Ce que les Jésuites ont apporté aux Chinois pourrait être classé dans trois grandes
catégories :
Tout d’abord, l’introduction d’idées et pratiques nouvelles en mathématiques,
astronomie, géographie, et autres domaines de connaissance de la nature, c’est-
à-dire des idées et des pratiques qui leur étaient inconnues, mais surtout qui
bouleversaient, pour nombre d’entre elles, leurs représentations du monde ;
ajoutons en incise que les représentations que les Occidentaux se faisaient du
monde ont été elles aussi bouleversées au cours du XVII
e
siècle, et d’une
manière radicale, avec la disqualification irréversible de la physique
d’Aristote grâce à la mise au point de la méthode expérimentale.

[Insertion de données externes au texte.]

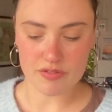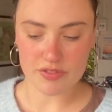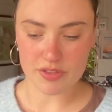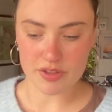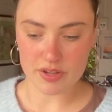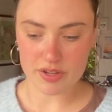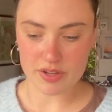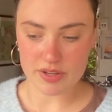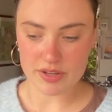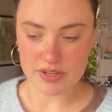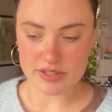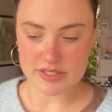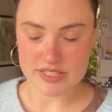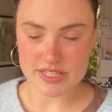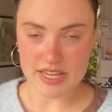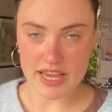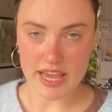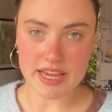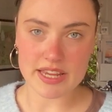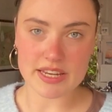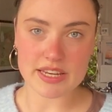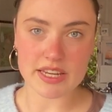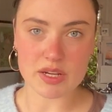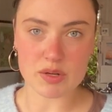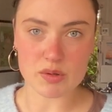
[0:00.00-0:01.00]
the
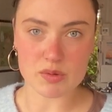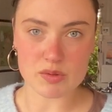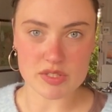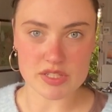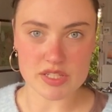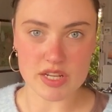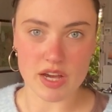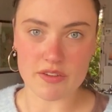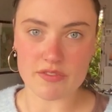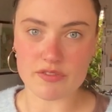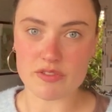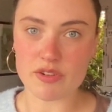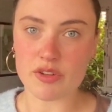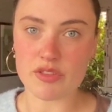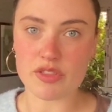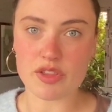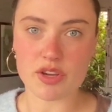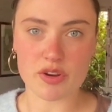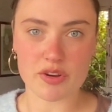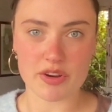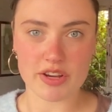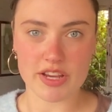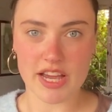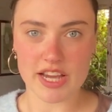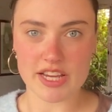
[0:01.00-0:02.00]
technical stuff, not the
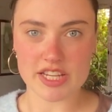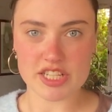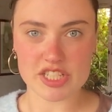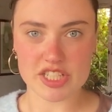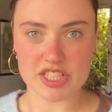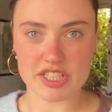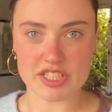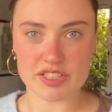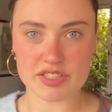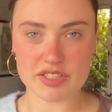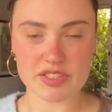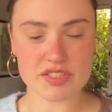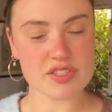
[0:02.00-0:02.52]
creation.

En deuxième lieu, ils ont introduit la religion chrétienne et ce, sous deux modes,
celui de la conversion de populations (on estime à 250 000 personnes le nombre
de chrétiens chinois à la fin du XVIIIe siècle) et la diffusion dans la culture
chinoise de conceptions chrétiennes qui, acceptées ou refusées, contribueront à
la faire évoluer.
Enfin, et aujourd’hui c’est peut-être le plus important aux yeux des Chinois, ils ont
en Europe fait connaître la Chine, son histoire, sa culture, ses mœurs par le
moyen de leurs écrits publiés dans toute l’Europe. Mentionnons deux de ces
écrits ; le récit de Matteo Ricci sur l’histoire de la mission, qui inclut une longue
description des institutions et des mœurs chinoises à la fin du XVIe siècle et la
traduction en latin de trois des quatre principaux livres du confucianisme,
traduction publiée par Philippe Couplet en 1687 sous le nom de Confucius
sinarum philosophus, Confucius philosophe de la Chine.
Avant d’entrer dans les savoirs et conceptions que les Jésuites ont transmis, je
voudrais attirer l’attention sur ce dernier mot, le mot « transmis ». Il suppose deux
actions ou deux temps : il suppose, d’une part, un apport et, d’autre part, une
réception. Jusqu’à une date assez récente, disons les années 1970, le second terme
n’avait pas fait l’objet de profondes investigations ; l’histoire qui était narrée ne
pouvait qu’adopter le seul point de vue de ceux qui apportaient, des missionnaires ;
elle s’étendait sur ce qu’ils avaient remis, apporté, et elle laissait entendre que ce qui
avait été remis avait été reçu, et plus précisément avait été reçu et compris d’une
manière identique à la manière dont les missionnaires le comprenaient. Ces derniers
avaient certainement conscience de l’écart entre ce qu’ils disaient et ce qui était
entendu, mais n’en parlaient guère.
Aujourd’hui, les recherches menées depuis quelques décennies ont profondément
modifié la narration de ces échanges en étudiant les diverses étapes de la réception
de ces savoirs par les Lettrés chinois. Nous pouvons distinguer trois étapes : une
acceptation globale et peu approfondie dans un premier temps. , suivie du rejet de
nombreuses affirmations et méthodes, rejet fondé sur l’étude de leurs classiques et
enfin un narratif permettant de concilier, fût-ce par une fable, l’utilisation des savoirs
occidentaux et la conformité aux exigences confucéennes. En d’autres termes,
même les savoirs sur la nature (physique, astronomie, chimie, …) étaient – et sans
doute sont encore pour beaucoup - enchâssés dans des cultures fort différentes en
Europe et en Chine et que leur transplantation n’est pas une tâche aisée et rapide.